**Available data:**
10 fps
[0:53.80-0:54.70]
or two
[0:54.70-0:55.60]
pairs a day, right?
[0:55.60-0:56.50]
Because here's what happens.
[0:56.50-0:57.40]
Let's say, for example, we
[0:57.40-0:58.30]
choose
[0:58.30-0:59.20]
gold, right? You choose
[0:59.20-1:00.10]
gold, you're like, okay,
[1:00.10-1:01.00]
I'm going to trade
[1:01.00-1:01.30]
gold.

---

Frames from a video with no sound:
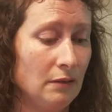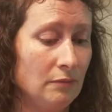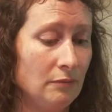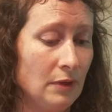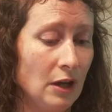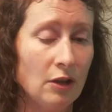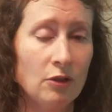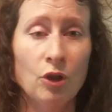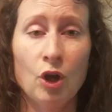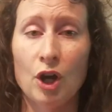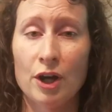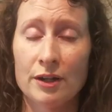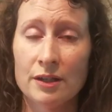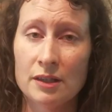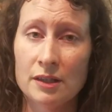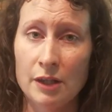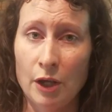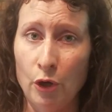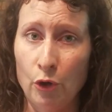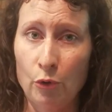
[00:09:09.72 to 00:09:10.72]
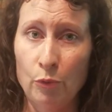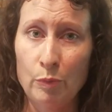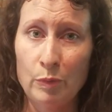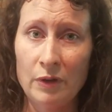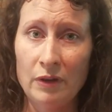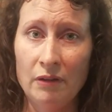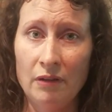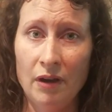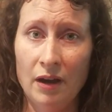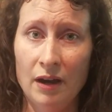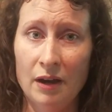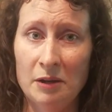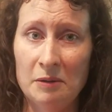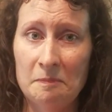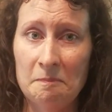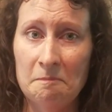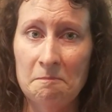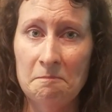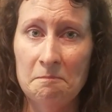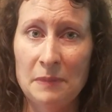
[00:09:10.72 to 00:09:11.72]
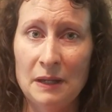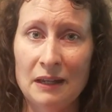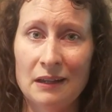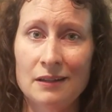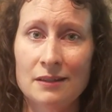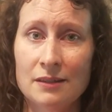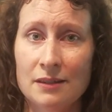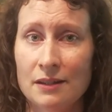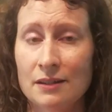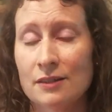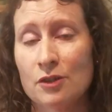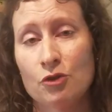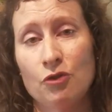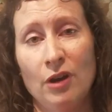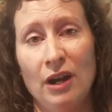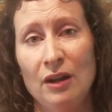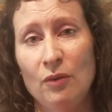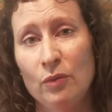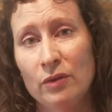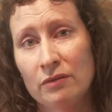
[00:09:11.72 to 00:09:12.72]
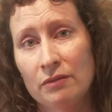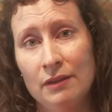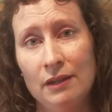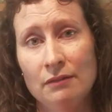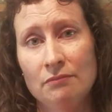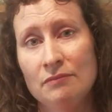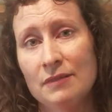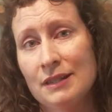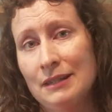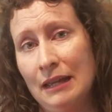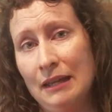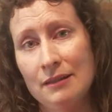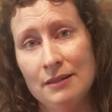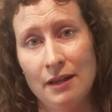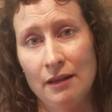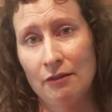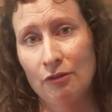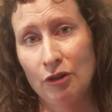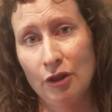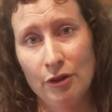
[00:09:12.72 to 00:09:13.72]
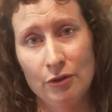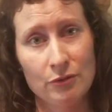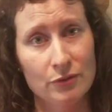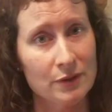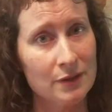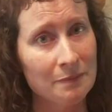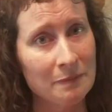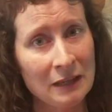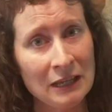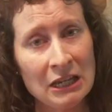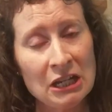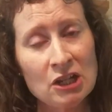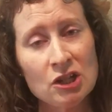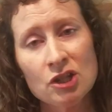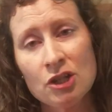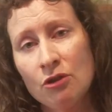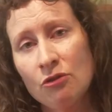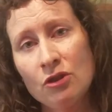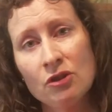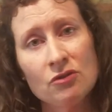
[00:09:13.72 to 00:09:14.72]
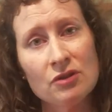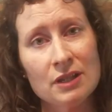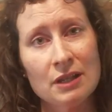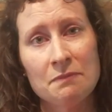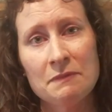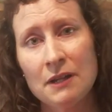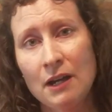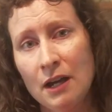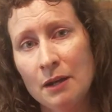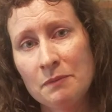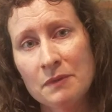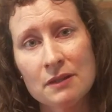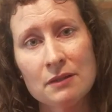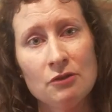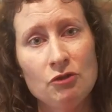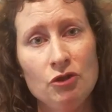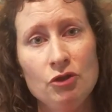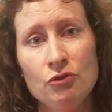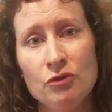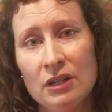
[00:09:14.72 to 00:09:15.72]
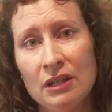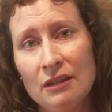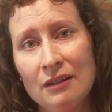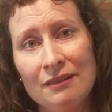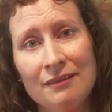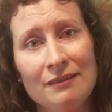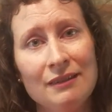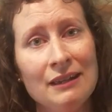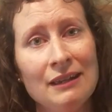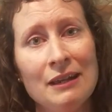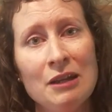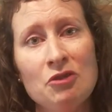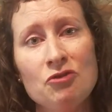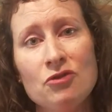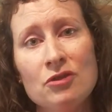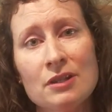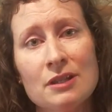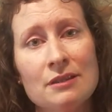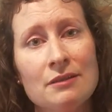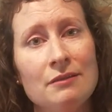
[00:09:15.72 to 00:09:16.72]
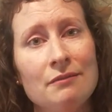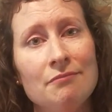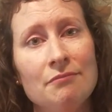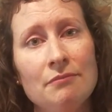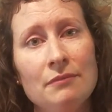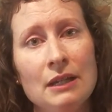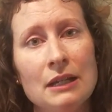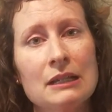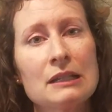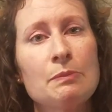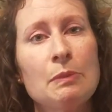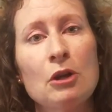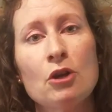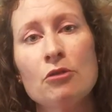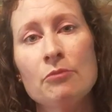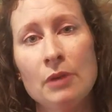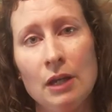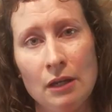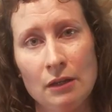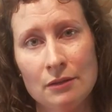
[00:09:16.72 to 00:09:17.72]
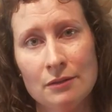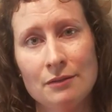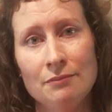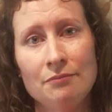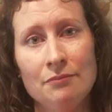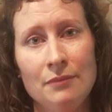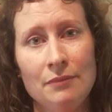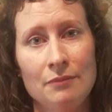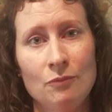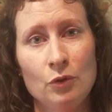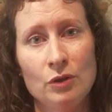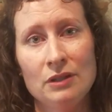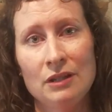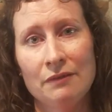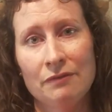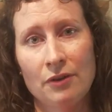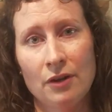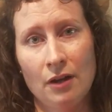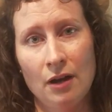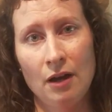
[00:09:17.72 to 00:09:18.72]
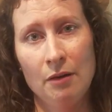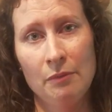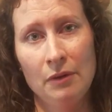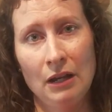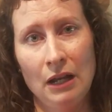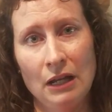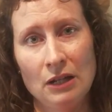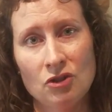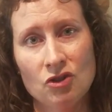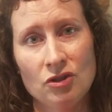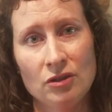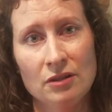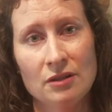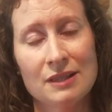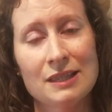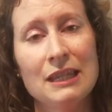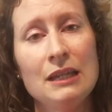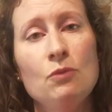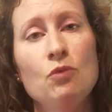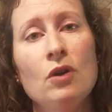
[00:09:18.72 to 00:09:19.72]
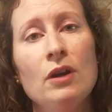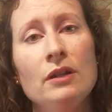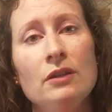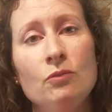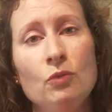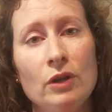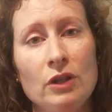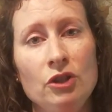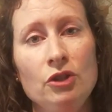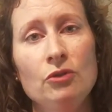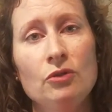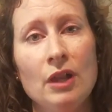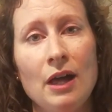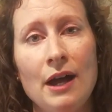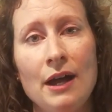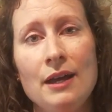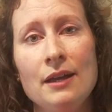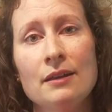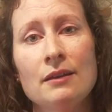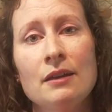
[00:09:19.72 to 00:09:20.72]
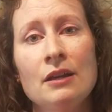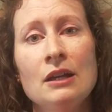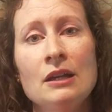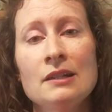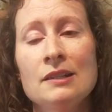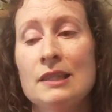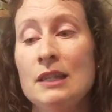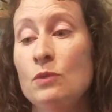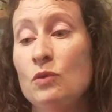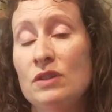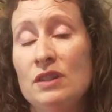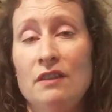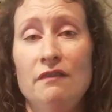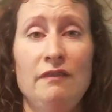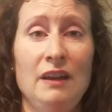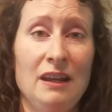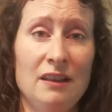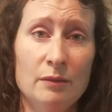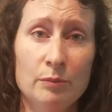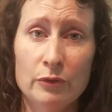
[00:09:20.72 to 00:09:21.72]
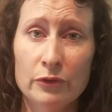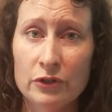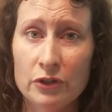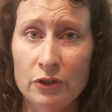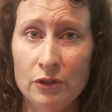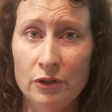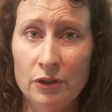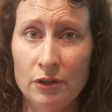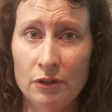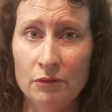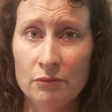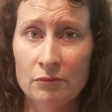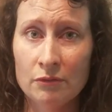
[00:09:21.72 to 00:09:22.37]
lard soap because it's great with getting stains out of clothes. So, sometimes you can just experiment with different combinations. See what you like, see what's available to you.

**Exercise requirements:** From the records above, copy only the lines running from the line holding "[00:09:17.72 to 00:09:18.72]" through the line holding "[00:09:20.72 to 00:09:21.72]", with no pictures.

**Answer space:**
[00:09:17.72 to 00:09:18.72]
[00:09:18.72 to 00:09:19.72]
[00:09:19.72 to 00:09:20.72]
[00:09:20.72 to 00:09:21.72]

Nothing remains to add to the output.